Removed 'sqs_used' which became redundant due to new SQset allocation scheme.

Signed-off-by: Radoslaw Biernacki <rad at semihalf.com>
Signed-off-by: Sunil Goutham <sgoutham at cavium.com>
---
 drivers/net/ethernet/cavium/thunder/nic.h        |    5 +-
 drivers/net/ethernet/cavium/thunder/nic_main.c   |  193 +++++++++++++++++++---
 drivers/net/ethernet/cavium/thunder/nicvf_main.c |    2 +-
 3 files changed, 170 insertions(+), 30 deletions(-)

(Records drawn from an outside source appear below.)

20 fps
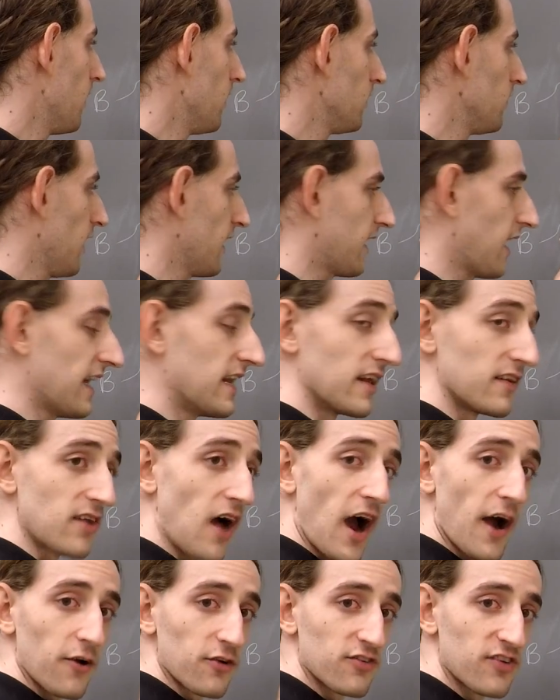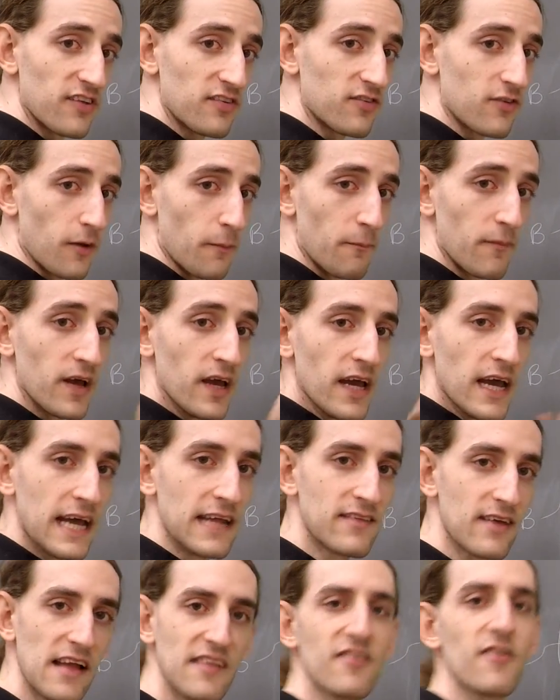like an entire system,
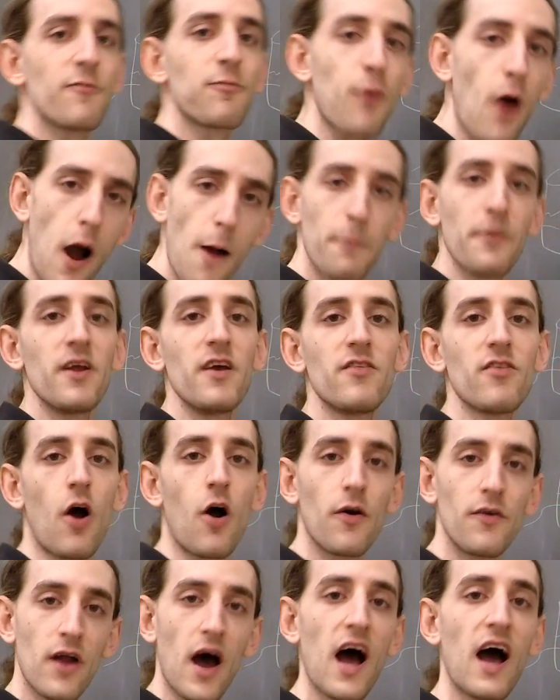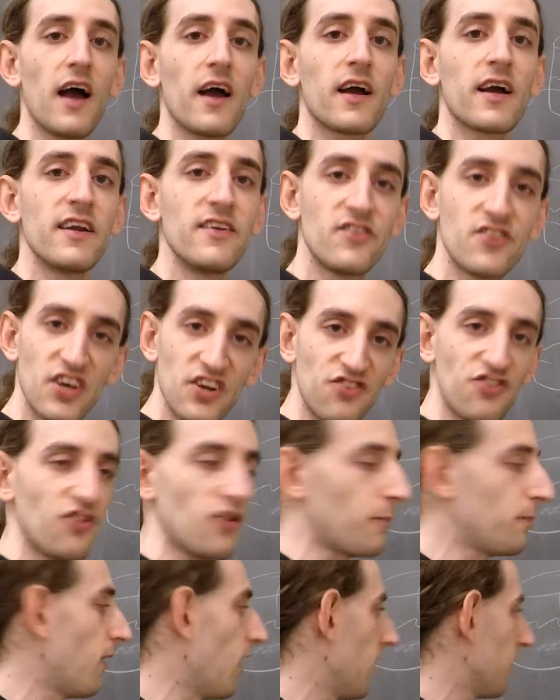intensive properties are not
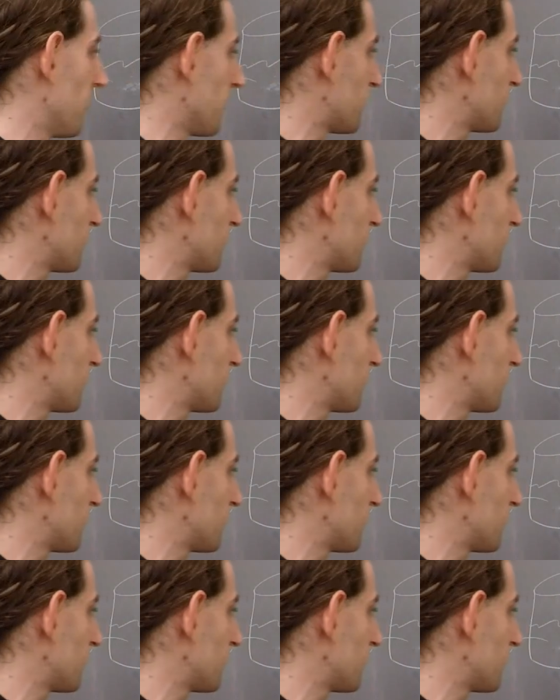contingent upon the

diff --git a/drivers/net/ethernet/cavium/thunder/nic.h b/drivers/net/ethernet/cavium/thunder/nic.h
index e2ac9bd..b63278a 100644
--- a/drivers/net/ethernet/cavium/thunder/nic.h
+++ b/drivers/net/ethernet/cavium/thunder/nic.h
@@ -463,11 +463,12 @@ struct bgx_link_status {
 	u32   speed;
 };
 
-/* Get Extra Qset IDs */
+/* Allocate additional SQS to VF */
 struct sqs_alloc {
 	u8    msg;
-	u8    vf_id;
+	u8    spec; /* 1 - For specific SQS allocation, 0 - For PF's choice */
 	u8    qs_count;
+	u8    svf[MAX_SQS_PER_VF]; /* SQS VF ids for specific allocation */
 };
 
 struct nicvf_ptr {
diff --git a/drivers/net/ethernet/cavium/thunder/nic_main.c b/drivers/net/ethernet/cavium/thunder/nic_main.c
index 77ee260..d6a6914 100644
--- a/drivers/net/ethernet/cavium/thunder/nic_main.c
+++ b/drivers/net/ethernet/cavium/thunder/nic_main.c
@@ -29,9 +29,9 @@ struct nicpf {
 	void __iomem		*reg_base;       /* Register start address */
 	u8			num_sqs_en;	/* Secondary qsets enabled */
 	u64			nicvf[MAX_NUM_VFS_SUPPORTED];
+#define	NIC_VF_UNASSIGNED	((u8)0xFF)
 	u8			vf_sqs[MAX_NUM_VFS_SUPPORTED][MAX_SQS_PER_VF];
 	u8			pqs_vf[MAX_NUM_VFS_SUPPORTED];
-	bool			sqs_used[MAX_NUM_VFS_SUPPORTED];
 	struct pkind_cfg	pkind;
 #define	NIC_SET_VF_LMAC_MAP(bgx, lmac)	(((bgx & 0xF) << 4) | (lmac & 0xF))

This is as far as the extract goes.